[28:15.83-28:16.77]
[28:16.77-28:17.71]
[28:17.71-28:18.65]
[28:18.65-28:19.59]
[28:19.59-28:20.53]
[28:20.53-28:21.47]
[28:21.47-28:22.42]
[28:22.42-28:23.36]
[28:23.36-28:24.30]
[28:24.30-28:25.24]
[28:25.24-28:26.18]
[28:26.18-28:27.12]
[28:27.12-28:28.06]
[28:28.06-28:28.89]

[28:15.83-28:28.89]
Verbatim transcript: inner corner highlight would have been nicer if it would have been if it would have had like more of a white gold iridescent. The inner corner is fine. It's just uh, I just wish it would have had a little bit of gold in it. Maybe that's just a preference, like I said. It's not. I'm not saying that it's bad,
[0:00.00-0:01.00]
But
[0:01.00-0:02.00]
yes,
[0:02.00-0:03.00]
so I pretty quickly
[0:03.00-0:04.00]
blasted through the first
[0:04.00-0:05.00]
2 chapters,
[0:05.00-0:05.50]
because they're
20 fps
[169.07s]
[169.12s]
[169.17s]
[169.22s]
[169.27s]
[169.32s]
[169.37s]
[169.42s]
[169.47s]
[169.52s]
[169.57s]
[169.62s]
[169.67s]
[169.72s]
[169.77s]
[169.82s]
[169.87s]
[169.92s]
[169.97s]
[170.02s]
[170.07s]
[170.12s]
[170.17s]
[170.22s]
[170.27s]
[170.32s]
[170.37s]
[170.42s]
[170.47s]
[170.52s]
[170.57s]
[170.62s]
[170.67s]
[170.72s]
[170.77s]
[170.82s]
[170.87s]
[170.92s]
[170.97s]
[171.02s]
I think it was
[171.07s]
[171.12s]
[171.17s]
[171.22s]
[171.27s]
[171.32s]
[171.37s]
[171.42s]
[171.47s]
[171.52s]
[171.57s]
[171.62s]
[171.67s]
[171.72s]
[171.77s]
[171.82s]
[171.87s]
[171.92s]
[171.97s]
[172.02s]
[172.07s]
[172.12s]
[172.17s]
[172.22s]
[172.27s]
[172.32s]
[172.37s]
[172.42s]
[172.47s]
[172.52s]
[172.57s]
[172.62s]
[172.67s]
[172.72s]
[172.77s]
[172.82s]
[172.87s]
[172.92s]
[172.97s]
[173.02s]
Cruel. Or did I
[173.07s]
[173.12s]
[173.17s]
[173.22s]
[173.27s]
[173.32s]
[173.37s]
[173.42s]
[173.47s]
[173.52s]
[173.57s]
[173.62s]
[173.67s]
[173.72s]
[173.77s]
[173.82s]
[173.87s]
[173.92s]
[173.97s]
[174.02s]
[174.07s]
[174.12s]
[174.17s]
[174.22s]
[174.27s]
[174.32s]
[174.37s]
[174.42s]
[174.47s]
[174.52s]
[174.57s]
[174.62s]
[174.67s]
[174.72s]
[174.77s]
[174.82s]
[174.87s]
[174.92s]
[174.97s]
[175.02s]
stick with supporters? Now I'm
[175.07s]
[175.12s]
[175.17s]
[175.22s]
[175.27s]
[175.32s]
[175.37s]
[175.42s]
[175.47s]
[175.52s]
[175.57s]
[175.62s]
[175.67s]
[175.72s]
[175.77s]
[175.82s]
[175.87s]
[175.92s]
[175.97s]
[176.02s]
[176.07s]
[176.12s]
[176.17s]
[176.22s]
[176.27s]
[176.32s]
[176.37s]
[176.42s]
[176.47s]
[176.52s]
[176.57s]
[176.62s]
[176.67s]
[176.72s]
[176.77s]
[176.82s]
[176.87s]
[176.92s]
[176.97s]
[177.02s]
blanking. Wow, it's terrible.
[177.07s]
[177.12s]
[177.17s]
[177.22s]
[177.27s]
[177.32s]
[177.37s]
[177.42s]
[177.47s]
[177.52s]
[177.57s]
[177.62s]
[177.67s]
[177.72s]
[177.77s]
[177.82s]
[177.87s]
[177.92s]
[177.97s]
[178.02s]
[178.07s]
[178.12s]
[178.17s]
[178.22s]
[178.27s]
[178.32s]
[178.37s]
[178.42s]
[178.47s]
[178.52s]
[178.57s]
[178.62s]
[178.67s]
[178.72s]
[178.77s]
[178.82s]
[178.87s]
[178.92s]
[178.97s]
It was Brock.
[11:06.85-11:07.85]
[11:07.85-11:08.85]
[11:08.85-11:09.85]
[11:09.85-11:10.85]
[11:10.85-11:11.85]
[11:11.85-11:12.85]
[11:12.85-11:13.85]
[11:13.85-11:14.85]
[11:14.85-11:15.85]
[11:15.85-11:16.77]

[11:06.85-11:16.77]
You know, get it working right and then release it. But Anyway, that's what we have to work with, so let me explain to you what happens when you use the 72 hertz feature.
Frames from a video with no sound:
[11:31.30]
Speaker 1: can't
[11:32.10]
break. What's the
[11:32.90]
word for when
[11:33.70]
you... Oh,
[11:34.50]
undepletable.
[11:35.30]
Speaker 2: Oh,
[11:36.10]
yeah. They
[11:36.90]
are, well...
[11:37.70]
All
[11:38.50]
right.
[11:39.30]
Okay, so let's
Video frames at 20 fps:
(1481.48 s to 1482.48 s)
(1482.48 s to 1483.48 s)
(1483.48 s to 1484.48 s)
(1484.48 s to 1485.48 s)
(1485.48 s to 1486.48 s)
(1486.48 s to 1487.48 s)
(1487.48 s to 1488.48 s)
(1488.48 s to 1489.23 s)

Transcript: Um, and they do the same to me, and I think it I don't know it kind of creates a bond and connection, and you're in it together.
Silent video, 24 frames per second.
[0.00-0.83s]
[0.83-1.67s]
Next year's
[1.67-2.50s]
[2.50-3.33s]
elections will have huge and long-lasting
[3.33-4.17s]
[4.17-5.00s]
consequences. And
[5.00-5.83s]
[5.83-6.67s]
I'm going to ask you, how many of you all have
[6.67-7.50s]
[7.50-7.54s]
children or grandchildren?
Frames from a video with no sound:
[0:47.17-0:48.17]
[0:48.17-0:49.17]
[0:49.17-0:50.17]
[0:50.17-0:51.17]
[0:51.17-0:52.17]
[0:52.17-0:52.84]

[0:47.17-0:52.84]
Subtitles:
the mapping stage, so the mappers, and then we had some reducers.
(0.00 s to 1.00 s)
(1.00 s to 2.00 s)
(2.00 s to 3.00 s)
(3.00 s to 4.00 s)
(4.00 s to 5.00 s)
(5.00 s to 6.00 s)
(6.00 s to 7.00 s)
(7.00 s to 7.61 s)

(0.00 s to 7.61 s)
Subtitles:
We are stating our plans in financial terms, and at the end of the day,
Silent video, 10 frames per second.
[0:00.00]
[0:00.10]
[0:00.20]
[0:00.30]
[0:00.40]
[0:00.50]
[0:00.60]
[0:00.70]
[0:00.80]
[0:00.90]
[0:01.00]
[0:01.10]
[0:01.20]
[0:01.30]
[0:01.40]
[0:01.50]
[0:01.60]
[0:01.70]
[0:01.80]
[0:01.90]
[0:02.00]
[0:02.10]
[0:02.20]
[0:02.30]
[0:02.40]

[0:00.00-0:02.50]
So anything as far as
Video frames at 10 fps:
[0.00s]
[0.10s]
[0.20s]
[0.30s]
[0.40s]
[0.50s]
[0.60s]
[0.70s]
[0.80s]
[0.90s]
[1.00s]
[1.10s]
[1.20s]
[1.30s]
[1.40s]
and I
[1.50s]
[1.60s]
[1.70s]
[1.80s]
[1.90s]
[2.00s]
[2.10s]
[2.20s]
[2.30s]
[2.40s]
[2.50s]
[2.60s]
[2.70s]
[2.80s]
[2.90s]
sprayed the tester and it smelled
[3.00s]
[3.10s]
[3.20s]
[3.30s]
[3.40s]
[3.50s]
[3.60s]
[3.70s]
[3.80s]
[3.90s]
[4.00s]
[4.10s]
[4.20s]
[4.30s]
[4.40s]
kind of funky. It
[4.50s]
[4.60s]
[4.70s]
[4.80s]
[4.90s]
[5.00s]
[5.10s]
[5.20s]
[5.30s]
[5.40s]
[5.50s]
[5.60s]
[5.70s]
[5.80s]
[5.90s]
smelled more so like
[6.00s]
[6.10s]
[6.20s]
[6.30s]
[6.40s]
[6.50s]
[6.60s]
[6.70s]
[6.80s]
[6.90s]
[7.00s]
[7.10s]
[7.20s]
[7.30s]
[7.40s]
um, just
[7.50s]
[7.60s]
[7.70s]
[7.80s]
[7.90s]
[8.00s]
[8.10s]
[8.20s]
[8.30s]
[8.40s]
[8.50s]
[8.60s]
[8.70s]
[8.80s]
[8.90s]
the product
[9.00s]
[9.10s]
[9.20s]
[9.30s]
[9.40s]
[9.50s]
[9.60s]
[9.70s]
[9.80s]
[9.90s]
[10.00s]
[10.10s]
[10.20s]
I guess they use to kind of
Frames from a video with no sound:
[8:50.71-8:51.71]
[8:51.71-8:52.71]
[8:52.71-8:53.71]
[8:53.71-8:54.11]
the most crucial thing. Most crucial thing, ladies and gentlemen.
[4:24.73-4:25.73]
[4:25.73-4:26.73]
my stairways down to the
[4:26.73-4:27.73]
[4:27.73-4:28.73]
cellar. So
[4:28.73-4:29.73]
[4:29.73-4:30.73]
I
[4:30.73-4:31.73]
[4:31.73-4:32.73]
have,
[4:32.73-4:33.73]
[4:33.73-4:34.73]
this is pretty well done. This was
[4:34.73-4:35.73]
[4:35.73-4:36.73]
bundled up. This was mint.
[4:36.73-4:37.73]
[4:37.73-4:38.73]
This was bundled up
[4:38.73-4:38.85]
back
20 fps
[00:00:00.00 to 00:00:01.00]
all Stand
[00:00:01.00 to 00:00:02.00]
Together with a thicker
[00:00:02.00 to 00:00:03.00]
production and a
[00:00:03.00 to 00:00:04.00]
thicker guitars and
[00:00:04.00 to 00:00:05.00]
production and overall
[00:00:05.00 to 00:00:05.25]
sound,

§ §

(WHAT IS NEEDED): Begin with the first line of the data above and, please, print each line exactly until you have printed the line containing "[28:15.83-28:28.89]"; print nothing else.

(RESPONSE FOR THIS EXERCISE):
[28:15.83-28:16.77]
[28:16.77-28:17.71]
[28:17.71-28:18.65]
[28:18.65-28:19.59]
[28:19.59-28:20.53]
[28:20.53-28:21.47]
[28:21.47-28:22.42]
[28:22.42-28:23.36]
[28:23.36-28:24.30]
[28:24.30-28:25.24]
[28:25.24-28:26.18]
[28:26.18-28:27.12]
[28:27.12-28:28.06]
[28:28.06-28:28.89]

[28:15.83-28:28.89]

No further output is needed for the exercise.